How long is an infected person contagious?

An infected person can always spread the disease to others while they have symptoms and usually for several days up to 7 weeks after the symptoms are gone.

How is the illness treated?

Usually no treatment is indicated except replacement of water and salts. In severe illness and in the very weak, antibiotics should be given as prescribed by a physician.

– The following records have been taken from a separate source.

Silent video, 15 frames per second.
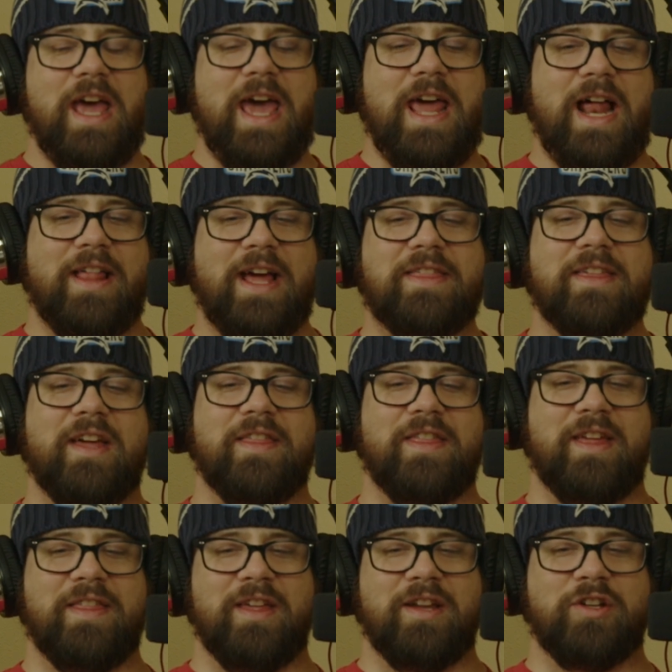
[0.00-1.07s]
and I like
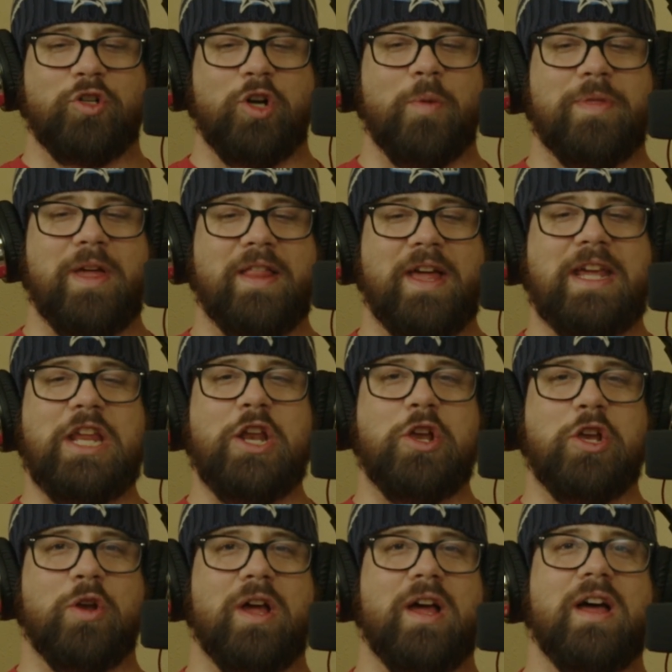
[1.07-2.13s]
the trope that like, you
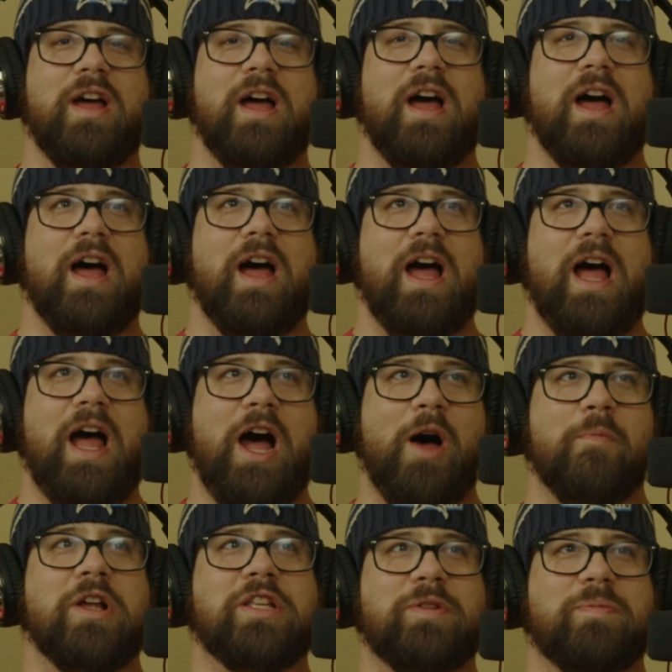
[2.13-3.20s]
know, how
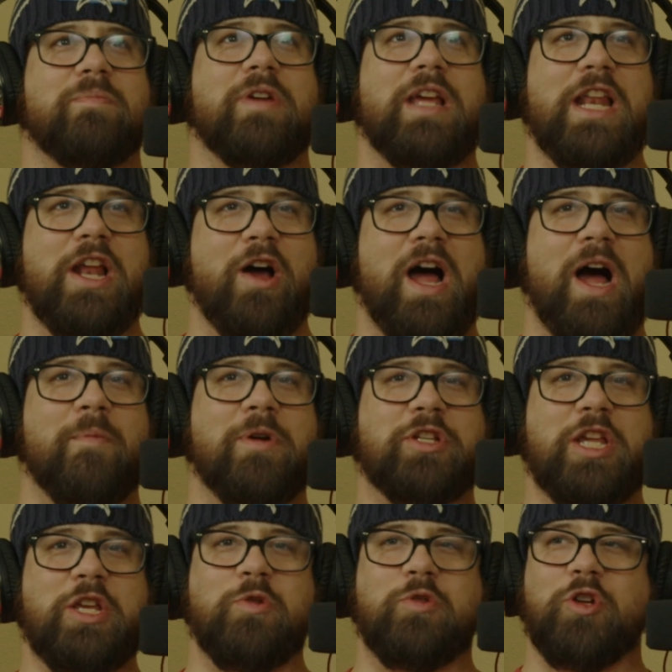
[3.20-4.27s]
much
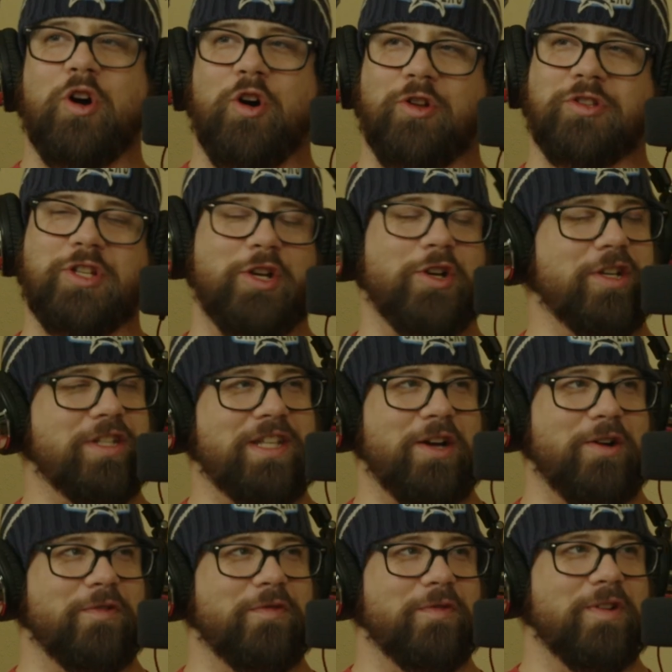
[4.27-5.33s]
can you alter
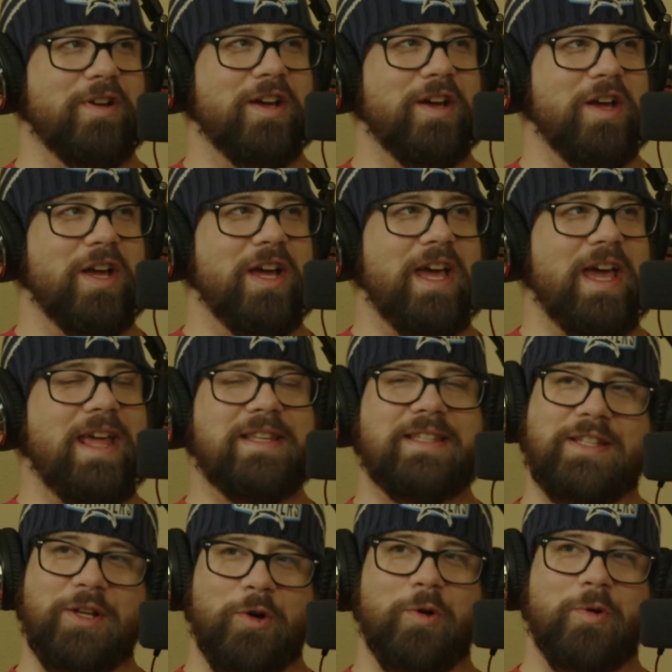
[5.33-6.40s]
yourself and
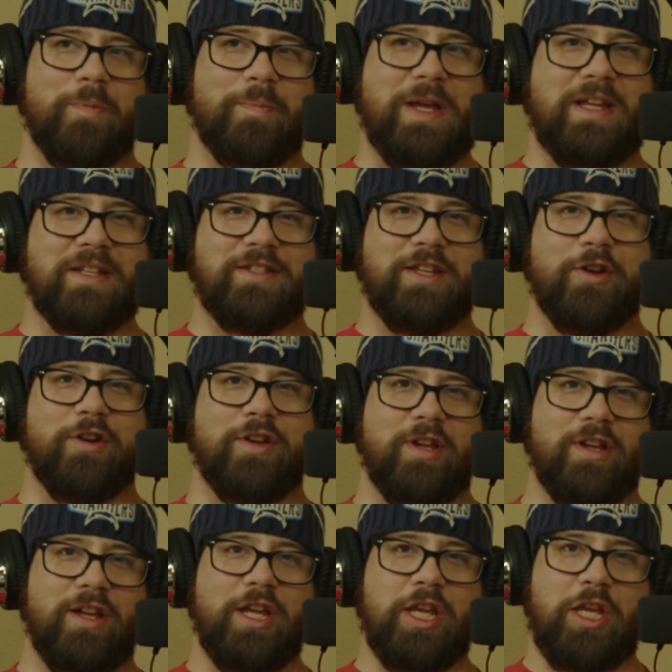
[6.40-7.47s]
still be considered
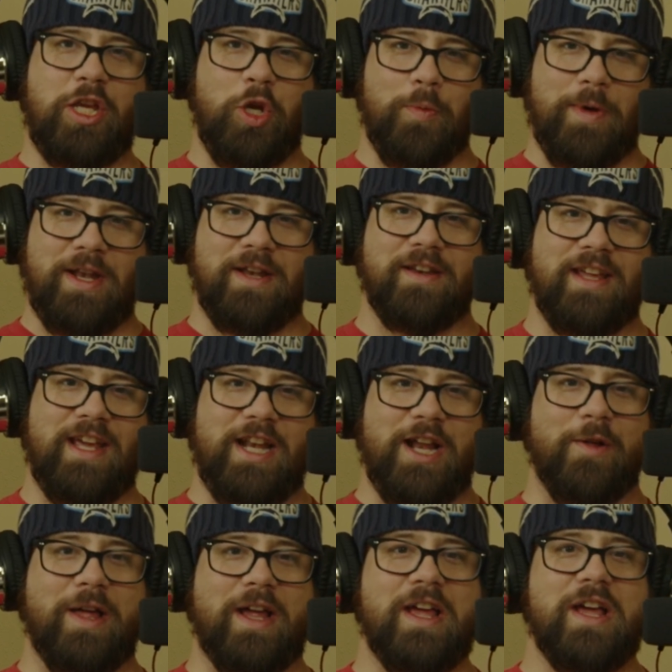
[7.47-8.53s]
human? You
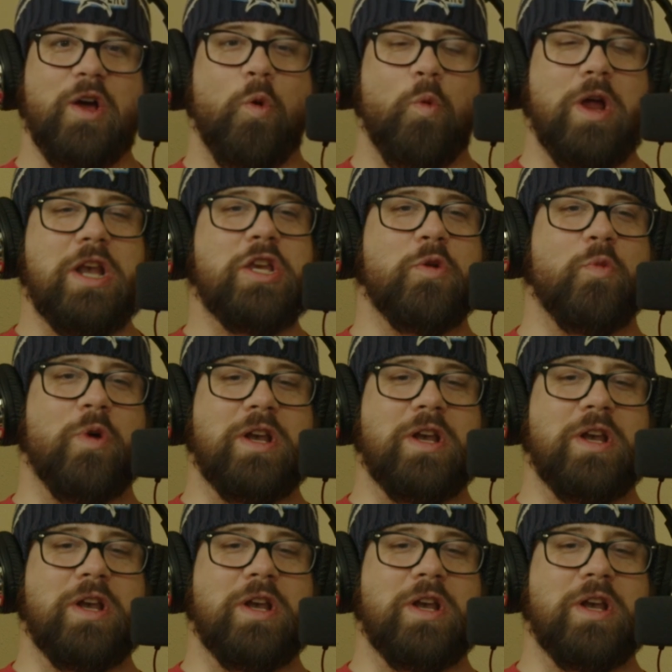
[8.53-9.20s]
know, like when do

This illness is uncomfortable and even disabling for several days, but deaths are rare. These infections are diagnosed when a stool specimen is sent to the laboratory, cultured using a special technique for campylobacter and the bacterium is found. It may affect between 2 and 4 million Americans every year.

The most common source of campylobacter infections is contaminated poultry meat. One third to one half of all raw chicken in the market has campylobacter organisms on it. People become sick when they eat undercooked chicken, or when they inadvertently transfer the organisms from raw meat or raw meat drippings to their mouth. Simple measures will help prevent people from getting this infection.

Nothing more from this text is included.